Sevi waited while we set up. He must have had a million other things to do, but he showed no impatience. He didn’t even busy himself with e-mail or paperwork, and when his telephone rang he cut short the conversation, telling whoever had called him that he was in the middle of something and would call back. My first question, to make him relax, was to ask how he and Melanie had met. He answered me shortly that it had been at the party of a mutual friend. Then he just carried right on speaking. He did not relax in front of the camera, but talked more quickly than he would have done normally and rarely stopped.
“As you know, I’m a psychiatrist. I have had some experience working with the military. One of the points we had in common was this fascination with the psychology of the warrior. What happened to a man in battle? Why choose war? How does a soldier feel about the fact that he is allowed to kill a man at war but not in his front room? It was part of her fascination to me, of course, too. She was, in a way, a field-worker for me. Look out for this, I would say to her. And when she returned, she would report back. She would tell me about the interplay of journalism and war, the growth of trust, the sudden volte-face when, on occasion, she filmed something the military didn’t want made public and she became untrustworthy in their eyes. We debated the moral difficulty of reporting on the wrongness of a war when you are dependent on those who are fighting it for your protection. We were . . .” He paused, searching for the right words. “Intellectually, entirely complementary.”
“You moved in together,” I prompted when he stopped for breath.
“For what it was worth,” he agreed. “She was away more than she was around. But I can’t switch off the part of me that’s a psychiatrist. I’m trained to read the signs, and when the signs are displayed, well . . .” He made a little gesture with his hands. “I read them. So when Melanie started to display symptoms of post-traumatic stress, I couldn’t not point it out
to her. She was a woman who loved her work—”
“I’m sorry,” I couldn’t help interrupting him, “you’ve used the past tense repeatedly. . . .”
“Have I?” Fred Sevi frowned. “Surely, linguistically, I’m not implying that she’s dead by deploying the past tense. I’m simply describing our history, which was necessarily in the past at this point.”

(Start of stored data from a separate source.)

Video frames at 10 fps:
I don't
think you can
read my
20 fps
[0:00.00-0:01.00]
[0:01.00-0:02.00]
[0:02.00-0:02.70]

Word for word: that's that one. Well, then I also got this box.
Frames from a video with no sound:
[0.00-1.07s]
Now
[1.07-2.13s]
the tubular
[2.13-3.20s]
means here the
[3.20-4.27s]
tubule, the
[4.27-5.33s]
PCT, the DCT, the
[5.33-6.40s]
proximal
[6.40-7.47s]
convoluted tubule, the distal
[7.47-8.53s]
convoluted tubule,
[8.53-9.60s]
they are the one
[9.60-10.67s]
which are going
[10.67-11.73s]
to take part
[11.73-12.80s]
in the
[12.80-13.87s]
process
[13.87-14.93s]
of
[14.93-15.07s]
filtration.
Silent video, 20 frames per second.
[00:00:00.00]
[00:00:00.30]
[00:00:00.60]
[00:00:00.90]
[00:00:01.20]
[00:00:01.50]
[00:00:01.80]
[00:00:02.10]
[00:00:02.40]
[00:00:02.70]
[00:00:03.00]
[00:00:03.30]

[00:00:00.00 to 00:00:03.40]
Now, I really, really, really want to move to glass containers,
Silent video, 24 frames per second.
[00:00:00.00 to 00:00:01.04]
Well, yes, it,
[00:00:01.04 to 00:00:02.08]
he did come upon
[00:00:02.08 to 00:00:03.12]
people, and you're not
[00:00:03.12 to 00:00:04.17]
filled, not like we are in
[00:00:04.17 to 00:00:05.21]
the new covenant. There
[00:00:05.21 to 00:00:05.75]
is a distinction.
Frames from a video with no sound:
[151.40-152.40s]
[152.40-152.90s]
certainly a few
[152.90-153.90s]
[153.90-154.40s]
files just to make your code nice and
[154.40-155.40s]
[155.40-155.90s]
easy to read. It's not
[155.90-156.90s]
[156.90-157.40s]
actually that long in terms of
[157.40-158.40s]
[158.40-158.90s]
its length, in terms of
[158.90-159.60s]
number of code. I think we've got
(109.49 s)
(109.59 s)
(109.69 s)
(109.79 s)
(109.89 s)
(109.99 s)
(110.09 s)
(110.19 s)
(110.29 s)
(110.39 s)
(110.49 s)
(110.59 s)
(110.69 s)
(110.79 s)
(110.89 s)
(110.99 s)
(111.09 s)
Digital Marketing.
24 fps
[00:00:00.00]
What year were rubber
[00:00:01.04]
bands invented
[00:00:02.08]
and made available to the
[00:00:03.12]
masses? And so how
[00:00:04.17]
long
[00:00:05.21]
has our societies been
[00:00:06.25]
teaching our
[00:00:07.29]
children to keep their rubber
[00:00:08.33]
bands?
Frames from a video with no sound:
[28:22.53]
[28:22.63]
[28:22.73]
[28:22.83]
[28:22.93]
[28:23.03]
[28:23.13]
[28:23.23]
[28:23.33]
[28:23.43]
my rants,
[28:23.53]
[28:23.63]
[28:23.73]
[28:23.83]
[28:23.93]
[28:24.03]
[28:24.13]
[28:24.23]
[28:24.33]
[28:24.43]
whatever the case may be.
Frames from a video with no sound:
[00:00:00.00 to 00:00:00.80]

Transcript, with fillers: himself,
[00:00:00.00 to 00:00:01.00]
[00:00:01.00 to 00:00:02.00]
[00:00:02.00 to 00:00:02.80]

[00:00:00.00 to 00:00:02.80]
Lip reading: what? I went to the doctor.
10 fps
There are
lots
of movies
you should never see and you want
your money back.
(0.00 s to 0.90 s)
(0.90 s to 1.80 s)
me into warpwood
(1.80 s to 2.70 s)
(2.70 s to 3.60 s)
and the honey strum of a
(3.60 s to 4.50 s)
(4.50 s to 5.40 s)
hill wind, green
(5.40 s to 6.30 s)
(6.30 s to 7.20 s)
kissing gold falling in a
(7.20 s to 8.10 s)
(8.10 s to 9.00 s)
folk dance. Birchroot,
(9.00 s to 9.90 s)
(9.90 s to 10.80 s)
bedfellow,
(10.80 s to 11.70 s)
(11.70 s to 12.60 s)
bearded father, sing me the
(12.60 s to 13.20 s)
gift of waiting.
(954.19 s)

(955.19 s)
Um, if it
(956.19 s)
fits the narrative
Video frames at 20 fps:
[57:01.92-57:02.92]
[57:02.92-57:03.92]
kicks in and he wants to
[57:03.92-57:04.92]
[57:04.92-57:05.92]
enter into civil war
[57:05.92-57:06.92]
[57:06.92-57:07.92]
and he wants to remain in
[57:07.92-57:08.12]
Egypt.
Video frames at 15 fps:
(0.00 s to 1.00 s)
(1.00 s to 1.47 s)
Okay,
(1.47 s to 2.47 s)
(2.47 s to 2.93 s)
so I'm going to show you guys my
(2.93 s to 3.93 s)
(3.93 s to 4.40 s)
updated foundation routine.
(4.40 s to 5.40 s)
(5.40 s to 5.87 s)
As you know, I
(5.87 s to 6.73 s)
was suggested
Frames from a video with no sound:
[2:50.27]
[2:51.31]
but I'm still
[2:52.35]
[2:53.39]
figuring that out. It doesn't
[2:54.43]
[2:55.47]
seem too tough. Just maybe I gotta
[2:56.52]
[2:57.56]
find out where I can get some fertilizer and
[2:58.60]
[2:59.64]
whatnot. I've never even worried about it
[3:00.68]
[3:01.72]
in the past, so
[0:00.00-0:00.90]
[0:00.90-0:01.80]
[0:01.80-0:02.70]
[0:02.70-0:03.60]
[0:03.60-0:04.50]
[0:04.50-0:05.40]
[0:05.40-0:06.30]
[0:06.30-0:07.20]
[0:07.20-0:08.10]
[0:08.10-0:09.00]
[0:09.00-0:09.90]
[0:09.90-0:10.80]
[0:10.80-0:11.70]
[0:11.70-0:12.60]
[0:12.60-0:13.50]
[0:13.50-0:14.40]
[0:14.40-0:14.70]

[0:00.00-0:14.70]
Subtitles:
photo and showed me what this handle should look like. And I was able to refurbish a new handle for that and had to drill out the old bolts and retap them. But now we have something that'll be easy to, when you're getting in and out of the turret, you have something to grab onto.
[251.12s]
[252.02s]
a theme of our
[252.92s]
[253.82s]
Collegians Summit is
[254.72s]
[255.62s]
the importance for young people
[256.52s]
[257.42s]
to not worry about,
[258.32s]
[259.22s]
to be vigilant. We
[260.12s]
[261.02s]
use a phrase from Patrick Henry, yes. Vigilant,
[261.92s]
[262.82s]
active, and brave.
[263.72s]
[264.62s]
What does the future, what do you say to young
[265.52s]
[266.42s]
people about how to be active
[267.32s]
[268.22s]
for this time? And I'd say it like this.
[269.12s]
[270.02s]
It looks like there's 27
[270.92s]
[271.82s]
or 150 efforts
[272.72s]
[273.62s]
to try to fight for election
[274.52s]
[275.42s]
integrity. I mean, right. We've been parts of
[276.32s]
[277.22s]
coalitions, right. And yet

“I’m sorry. Please continue.”
He stared at me for a moment, apparently unable to go on.
“You say she exhibited specific symptoms of post-traumatic stress?” I tried again, and this time he gathered himself to respond.
“Yes, well, the first time it happened a car backfired and she hit the pavement. It was hard to miss, a classic case. She was depressed, she had trouble sleeping, she had nightmares, she hated crowds, she started at loud noises, she had flashbacks, she no longer enjoyed sex.”
Interviewees who volunteer details of their own sex lives on film are usually exhibitionists. But Sevi, I think, was simply so used to looking at sex as a measure of psychological well-being that he saw no shame or awkwardness in it.
“Did you ask Melanie how this post-traumatic stress started?”
“She blew up at me on half a dozen occasions I asked her about it. She would not communicate with me, and not just about that. Gradually she grew more withdrawn, our relationship deteriorated. She said she just needed more rest. She continued to report from war zones, despite my explicit request that she should not go. She was inevitably sleepless the night before she left. And irritable, unpleasant to live with. She became almost obsessive about the weights of relative body armors—she was already overloaded with her camera.”
“You’ve told the police all this?”
“Certainly. It seems absolutely pertinent to her disappearance. And I think I can say that the police are beginning to think, like me, that Melanie has disappeared of her own accord.”